We'll highlight them today, but we'll either have these folks on the show or do deep dives on these topics. Uh, person of swag, Adam, uh, says, "Vibe sheeting, is this anything? " Uh, he's built cursor for Microsoft Excel. uh going into the lion's den competing directly with Microsoft Copilot.

But we just heard it that some of the Microsoft Copilot products are falling behind a little bit and so I thought it was fun that he was uh building a like a plugin just into uh Excel and I could imagine this becoming a great company. So excited to talk to him about that and dive in deeper.

Uh also uh there's a new planet Delian mentioned this K218B. I did a whole uh deep research report on K218B. Uh very very fascinating. Uh interesting. I had science. Uh I had Chachi tell me an entire speculative science fiction story about how we might get to K218b.

Spoiler alert, it's going to be like 500 years to get there even at like. 1 C or something like that, which is the speed of light because it's so far away. Uh but a multigenerational math to understand how many episodes we could do in 500. Quite a lot. Interestingly, I had chat GBT.

I was like, "Uh, tell me a sci-fi story. " And like, "Why don't you just make me the character in it? " And it was very weird. Uh, and it was like, "Now you're in cryosleep for a hundred years.

" Uh, it was like, "Now you're an old man, but because of uh life extension technologies, you're 150 years old and like uh like all like your kids are now older than you because of this weird time thing. " It was very fun, very weird. Not appropriate for the show. Anyway, get on. Uh, last one is uh uh Notable Cap.

This is a leak from Arthur Rock. Arthur Rock uh series B uh to uh browser base, right? Paul Klein who's been on the show. So uh I assume one last one last one uh from Near. I like this one. Very end. Reminder of how far AGI goalposts have moved. It's from an old book or something.

It says an AGI could beat you a chess, tell you a story, bake you a cake, describe a sheep, and name three things larger than a lobster. It's also solidly the stuff of science fiction and most experts agree that AGI is many decades away from becoming reality if it will become reality at all.
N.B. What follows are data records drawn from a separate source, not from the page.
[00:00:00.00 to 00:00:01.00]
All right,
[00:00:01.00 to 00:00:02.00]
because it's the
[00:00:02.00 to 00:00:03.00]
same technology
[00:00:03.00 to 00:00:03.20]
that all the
So wow the last three models I use could describe a sheep. Couldn't bake the cake though. We need the humanoids for that. So but it can tell you how to bake a cake and it really can do all of those things and more. So yeah, AGI is here. It's just get on with your life. Unevenly distributed. Yeah, that makes sense.
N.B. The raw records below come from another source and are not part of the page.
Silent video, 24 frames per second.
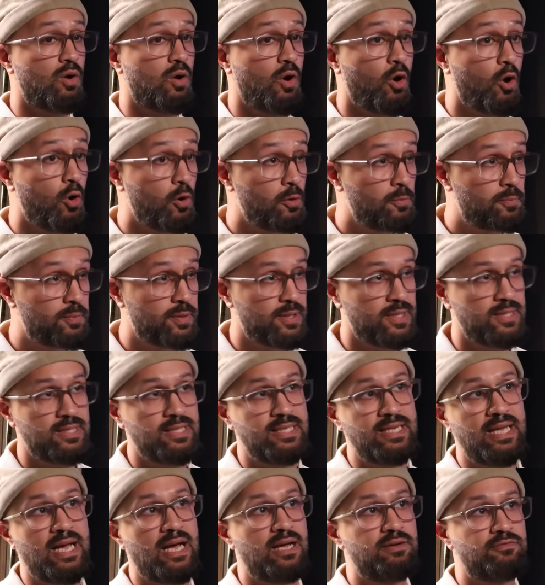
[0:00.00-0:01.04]

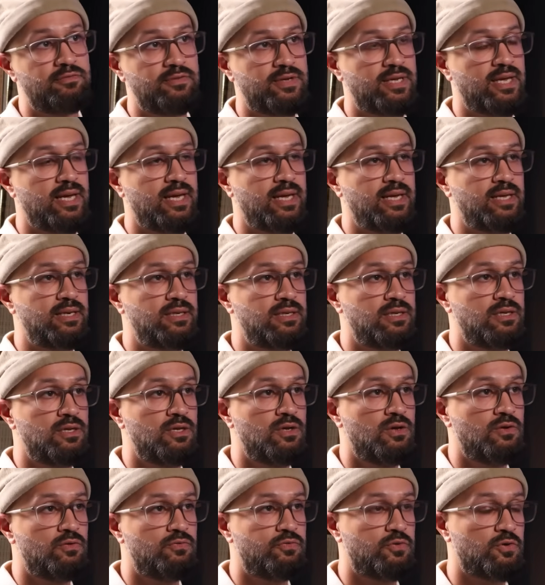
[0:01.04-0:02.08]
openly advocate
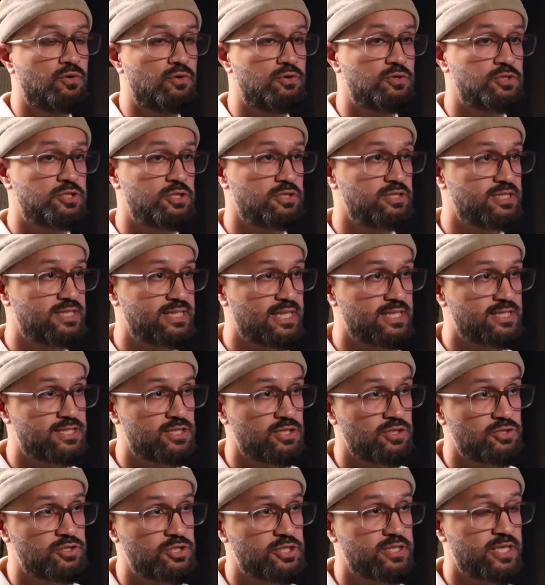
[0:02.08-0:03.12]
for two-state
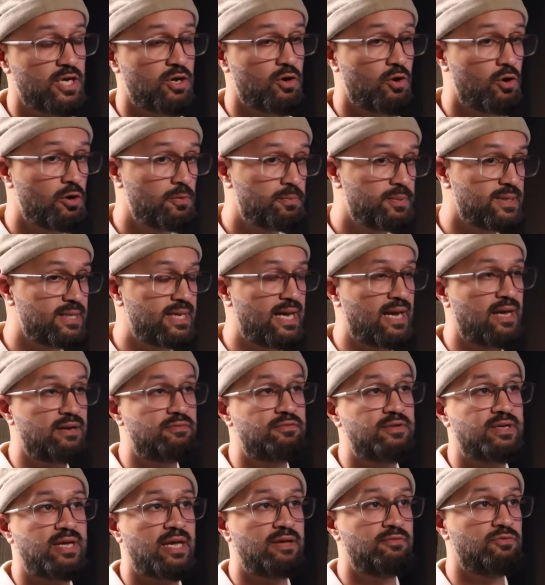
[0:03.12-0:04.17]
solution, that openly
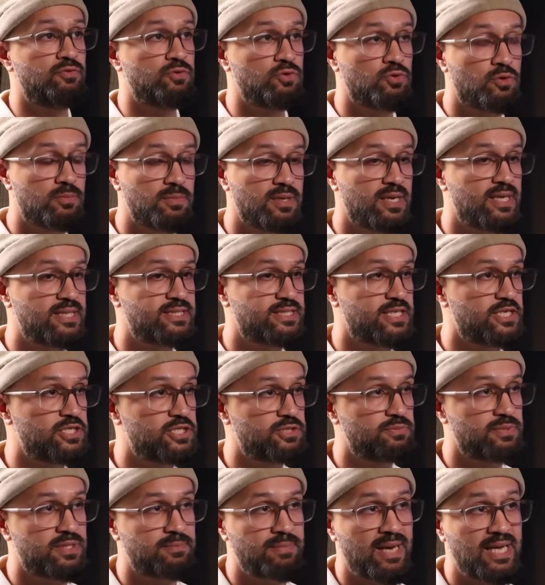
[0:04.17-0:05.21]
advocate for
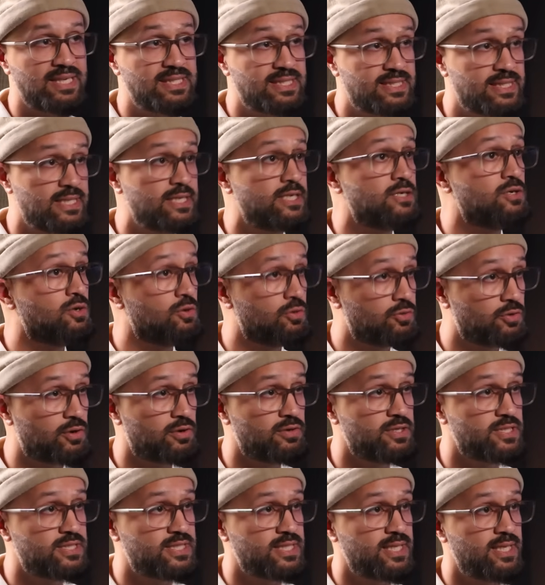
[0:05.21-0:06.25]
normalization with the Palestinian
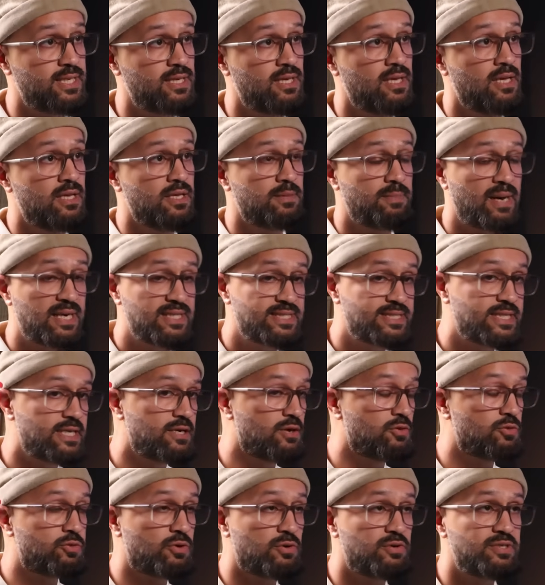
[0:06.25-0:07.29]

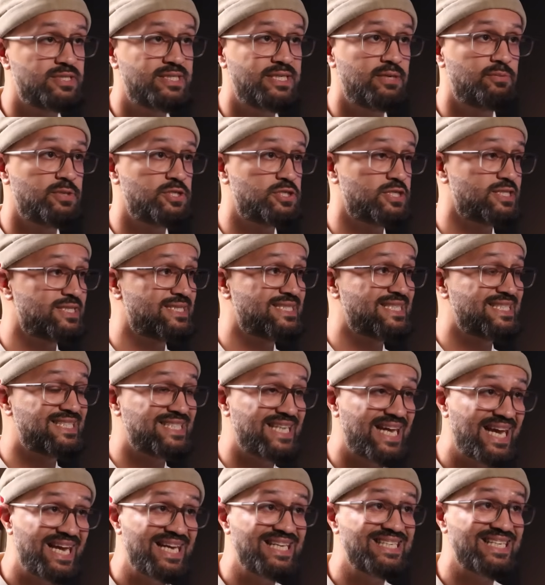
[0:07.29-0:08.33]
Authority, which has
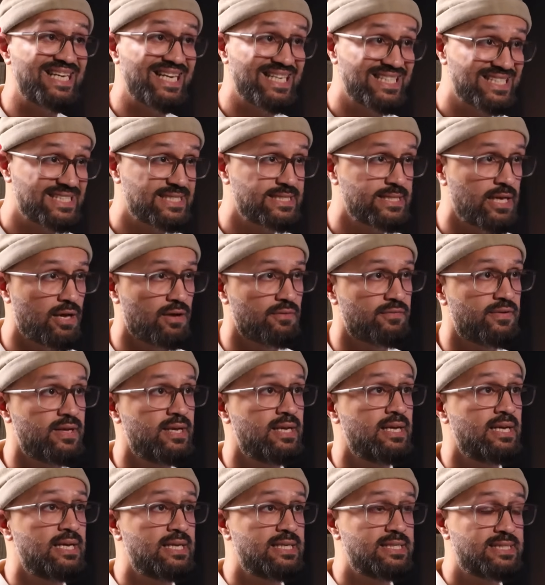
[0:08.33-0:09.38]
detained itself
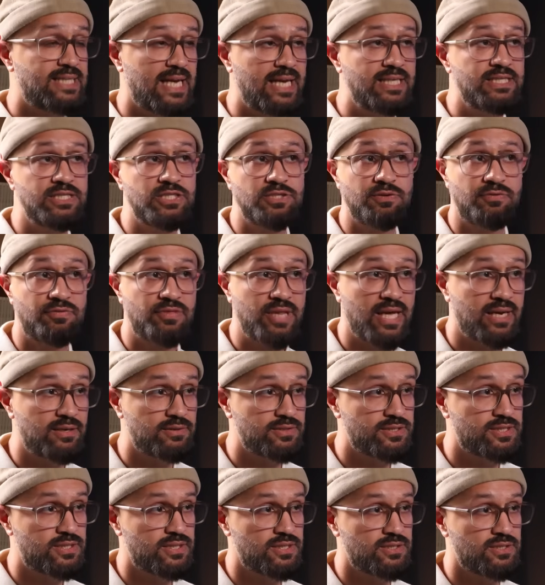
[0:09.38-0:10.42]
tens of
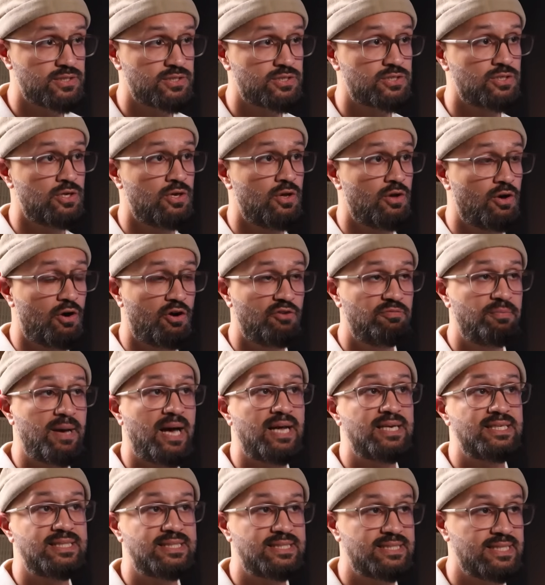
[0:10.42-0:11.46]
thousands of
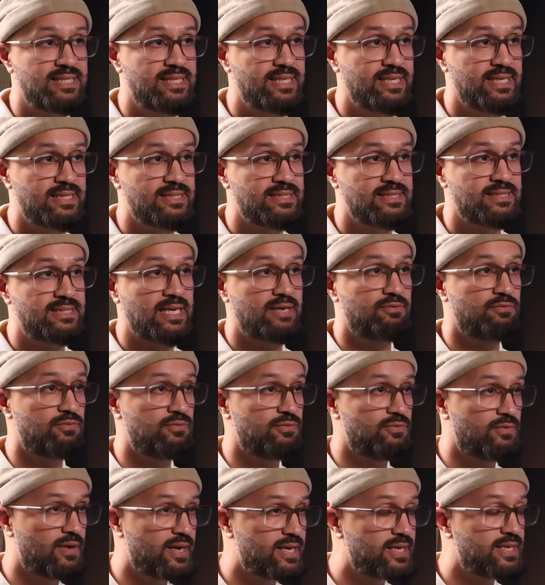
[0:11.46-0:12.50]
Palestinians, that
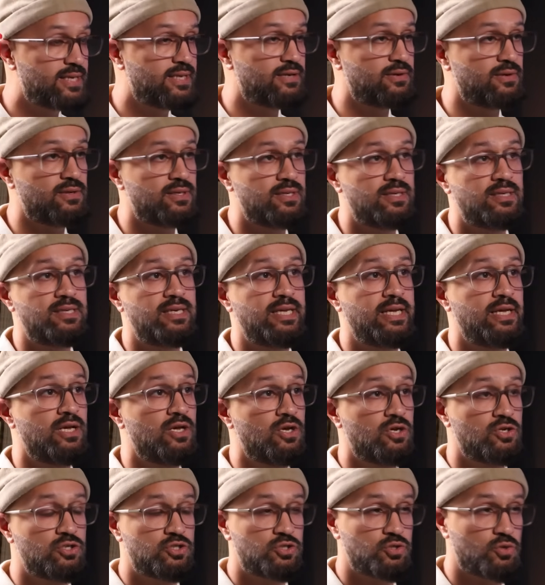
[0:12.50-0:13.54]
regularly
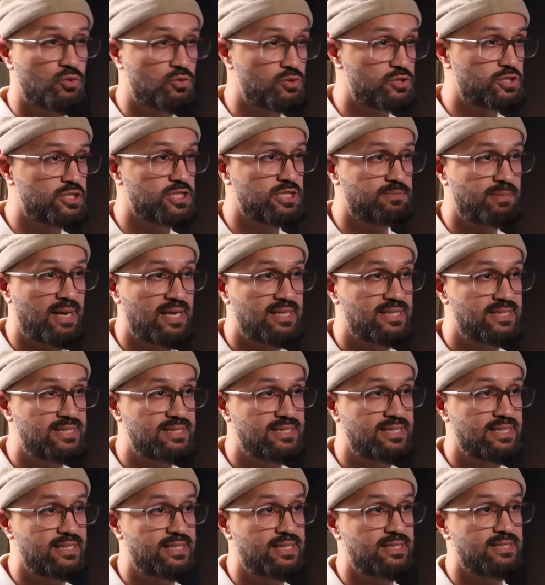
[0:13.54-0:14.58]
tortures
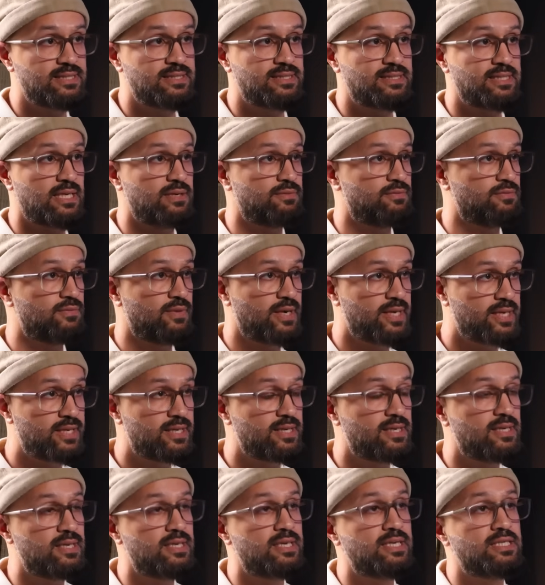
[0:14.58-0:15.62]
Palestinians, that
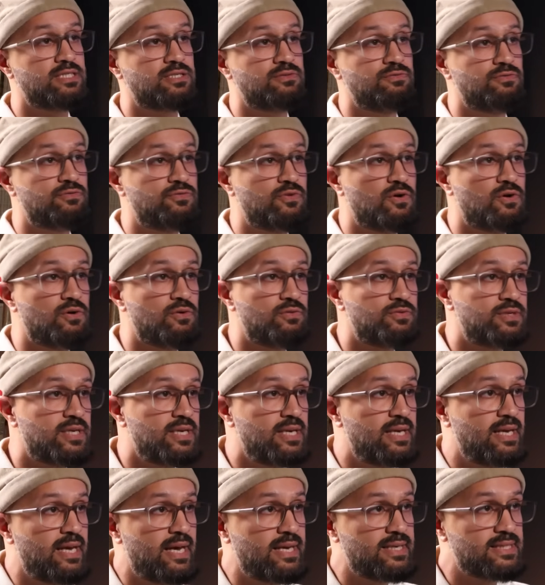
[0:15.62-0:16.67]
regularly is involved
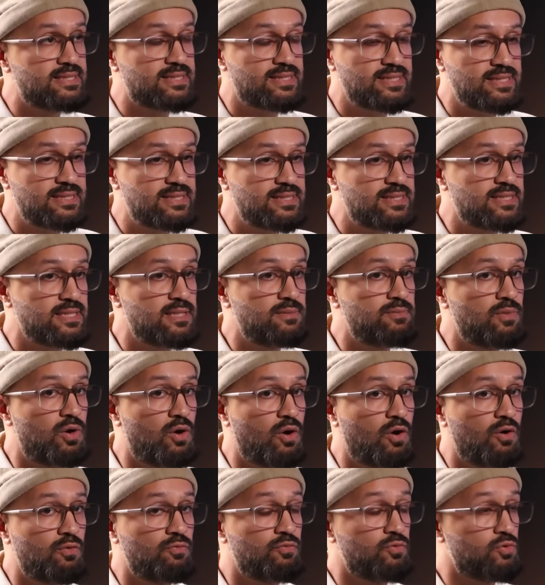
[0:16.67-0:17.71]
in a system
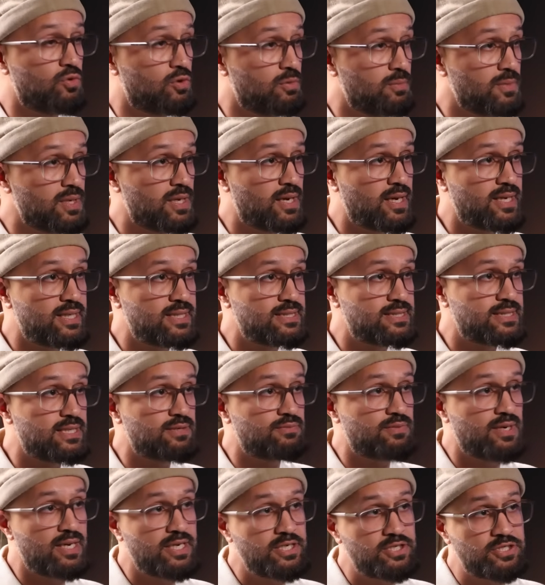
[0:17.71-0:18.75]
of normalizing
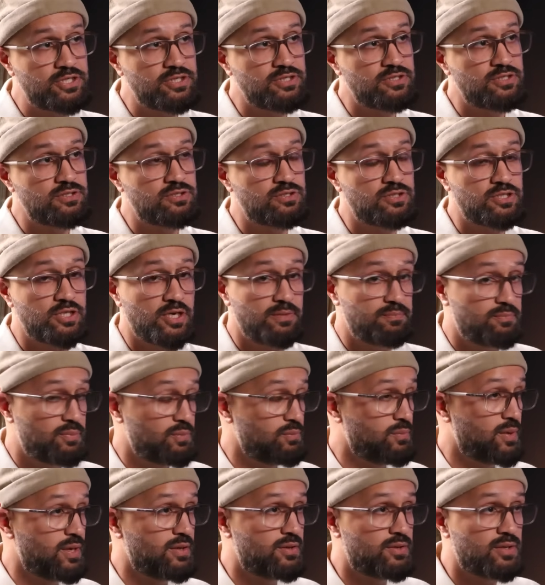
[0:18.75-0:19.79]
relationship
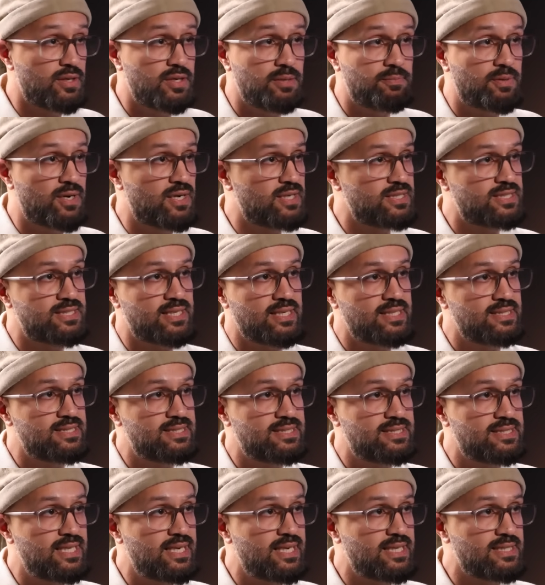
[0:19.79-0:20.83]
with an apartheid
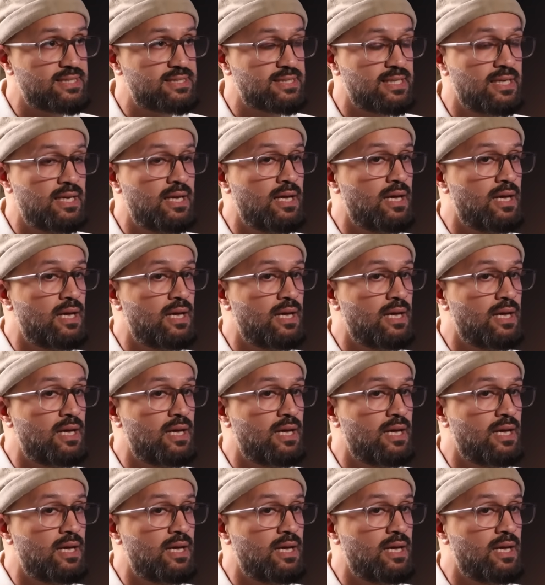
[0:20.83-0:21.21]
state.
I was at the beach over the weekend and I was thinking to myself, I was looking around. I was like, none of these people are AGI pills. And then everybody went back to enjoying the beach. Yeah, that's the nature of it. Anyways, thank you for watching today. Uh we will see you tomorrow. We got a great show for you.

Bunch of news breaking and we'll talk to you then. Bye. Looking forward to it. Cheers.